8. The Partridge Family — “I’m on My Way Back Home” (1974) I first misheard the chorus of this song as “I’m on my way back home, butterfly,” which I might like even better. I was turned onto this track by an excellent record guide called Lost in the Grooves, which describes its parent album — The Partridge Family Sound Magazine — with a well-deserved ecstasy. And how could this not be good when it’s the product of best that the ’70s studio machine had to offer? One of the co-writers is Bobby Hart and the other is the guy who wrote the Bewitched theme song! Never believe that crass commercialism can’t yield great results.

9. Emily King — “Look at Me Know” (2019) Here’s another R&B-adjacent gem, this one the responsible sapphire to Lizzo’s sparkly diamond. Catchy as anything, “Look at Me Now” talks like a modern-day “I Will Survive,” although with a hint of wistfulness that suggests Emily King might not be as over it as she thinks. The arrangement is pure class, and there’s something about the guitar that reads classic rock to me — almost a Brian May sound, I think?

10. R.E.M. — “Imitation of Life” (2001) Thanks to my recent immersion in Scott Miller’s Music: What Happened? I’ve been having a mini renaissance for late-period R.E.M. I love the sounds of the words in this song, just for themselves: “This sugar cane, this lemonade/This hurricane, I’m not afraid.” I take the meaning of it to be a commentary on fame’s constant need to deliver greatness, while glossing over the struggles it takes to achieve it. That sounds dark, but actually the song comes across with a sense of triumph.

11. Ben Lee — “Catch My Disease” (2005) There’s been a certain type of song in the past twenty years that I worry about. It’s the “indie hit,” briefly popular on college radio and adult alternative stations, unavoidable for a while then fading away like most hits do. But while other genres have places where their old hits can go to live out their days, what will happen to these songs? Have we reached the point where we need some “classic indie” stations and compilations to preserve the minor classics of the 2000s? If so, then Ben Lee’s “Catch My Disease” will be the “Dancing in the Moonlight” of its generation. With its plinky piano, party vocals, and affable self-deprecation, it’s the kind of throwaway bauble that nostalgia radio is made for.

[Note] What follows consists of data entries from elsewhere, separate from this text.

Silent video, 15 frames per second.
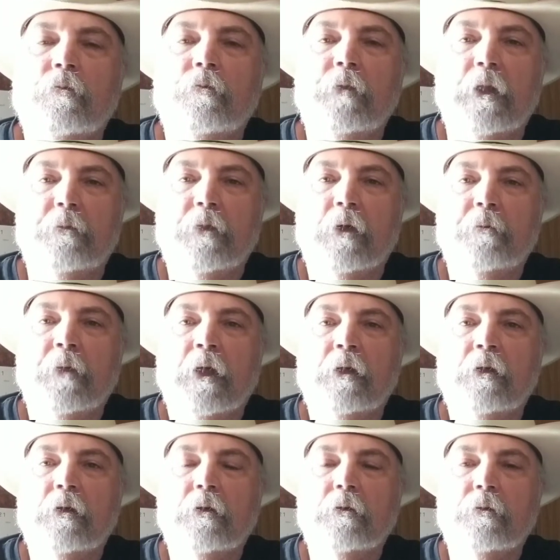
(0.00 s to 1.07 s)
they put me
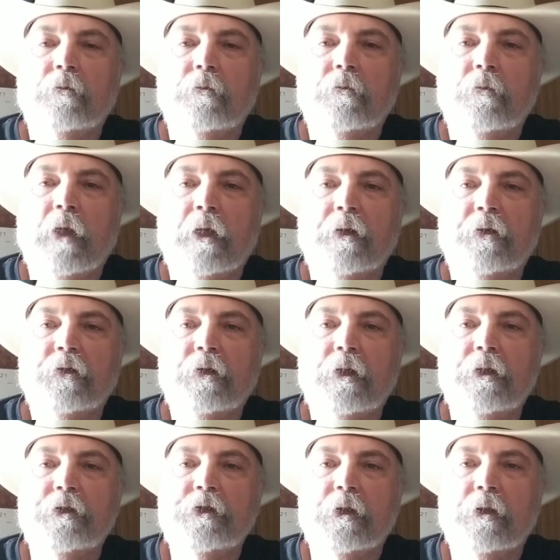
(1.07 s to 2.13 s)
under
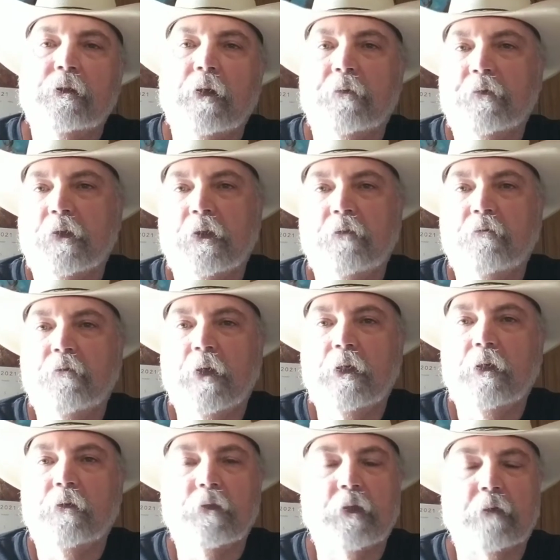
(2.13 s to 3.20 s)
anesthesia. I've seen
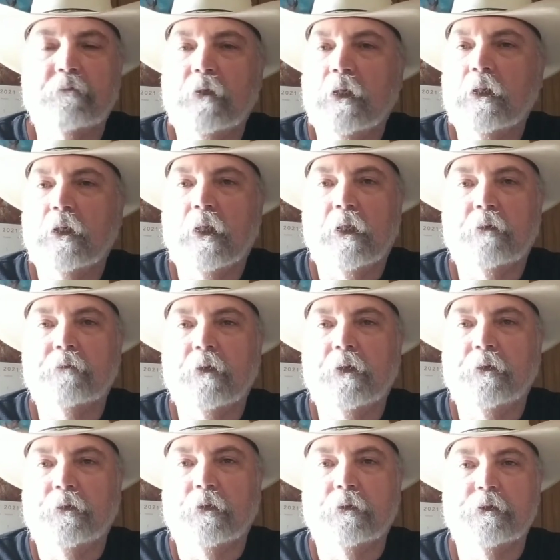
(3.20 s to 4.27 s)
videos. I've done a lot of
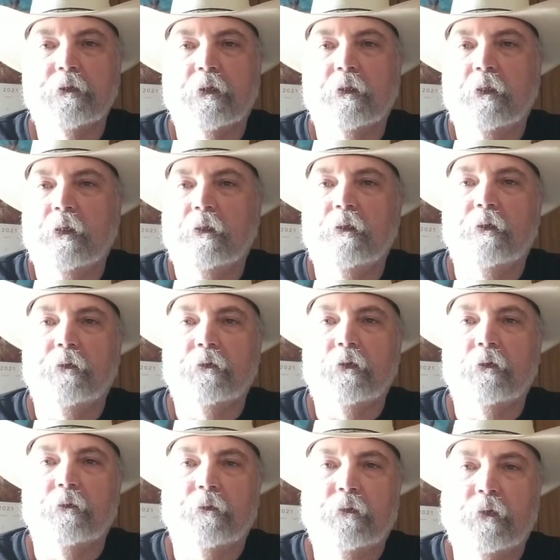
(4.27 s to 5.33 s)
research on kidney
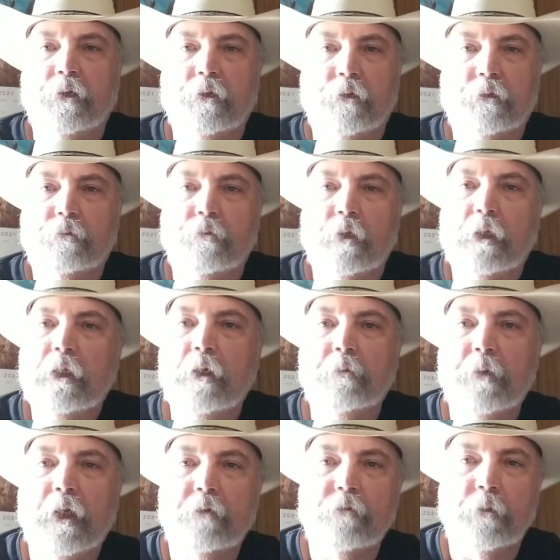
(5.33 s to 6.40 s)
stones since I got
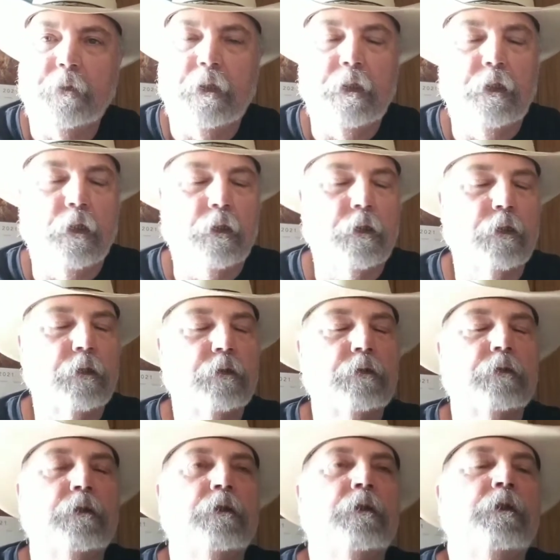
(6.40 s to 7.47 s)
back from the ER.
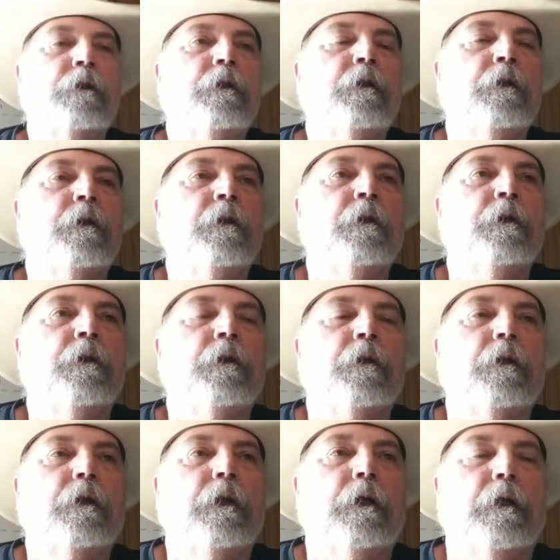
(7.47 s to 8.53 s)

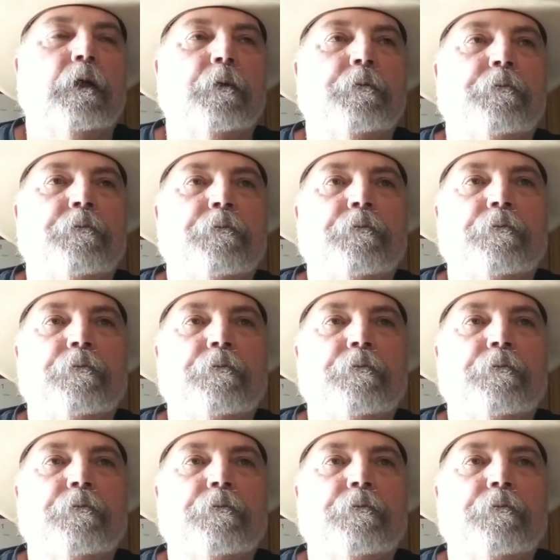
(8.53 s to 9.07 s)
Um,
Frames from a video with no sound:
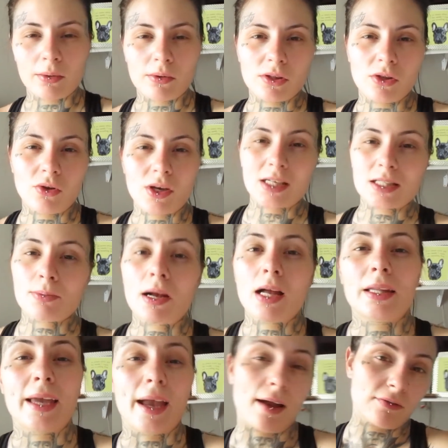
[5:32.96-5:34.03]
in with you guys
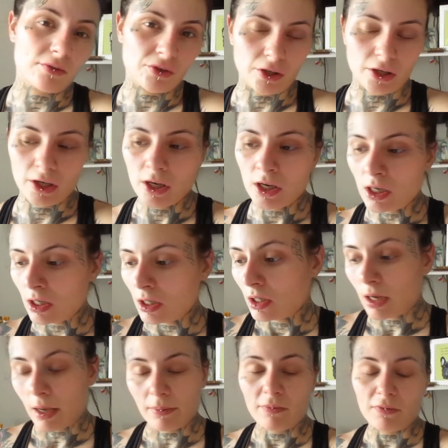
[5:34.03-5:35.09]
probably after
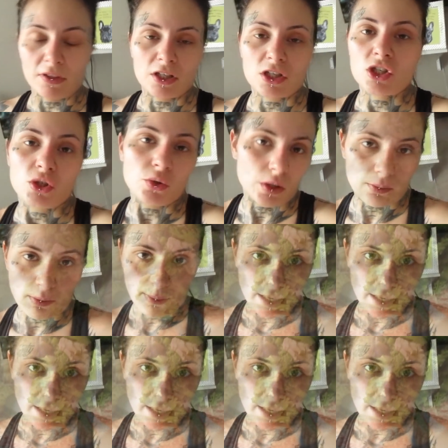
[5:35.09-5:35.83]
I'm finished doing the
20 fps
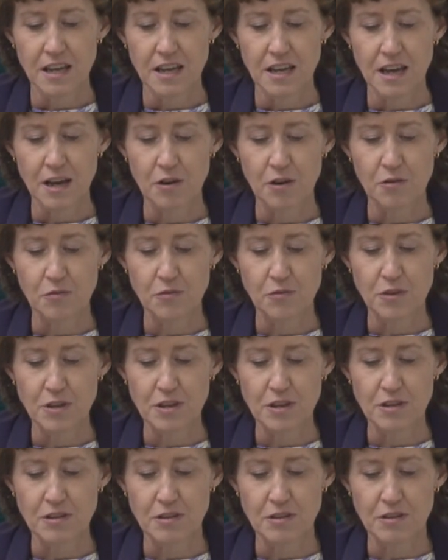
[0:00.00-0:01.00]
how
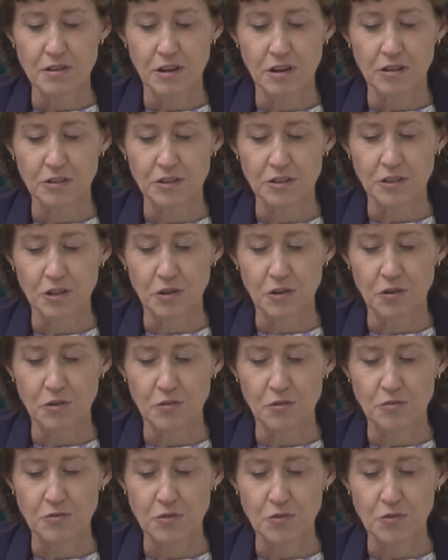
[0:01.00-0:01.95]
we also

12. Lou Reed — Sweet Jane (Live) (2008) If you know the original “Sweet Jane” really well and you try to sing along with this version, all of the words will line up in the gaps like a set of bad teeth. It’s remarkable how much Lou Reed can alter about the phrasing — and really everything else — and still have this be recognizably the same song. The slight increase in tempo, the super-tight touring band, and Lou’s punchy delivery all give this version a sharpness that makes the original seem a little slow and fuzzy. The best part is near the end when he sings “And life — life! — and life is just to die.” Tell us something, Lou.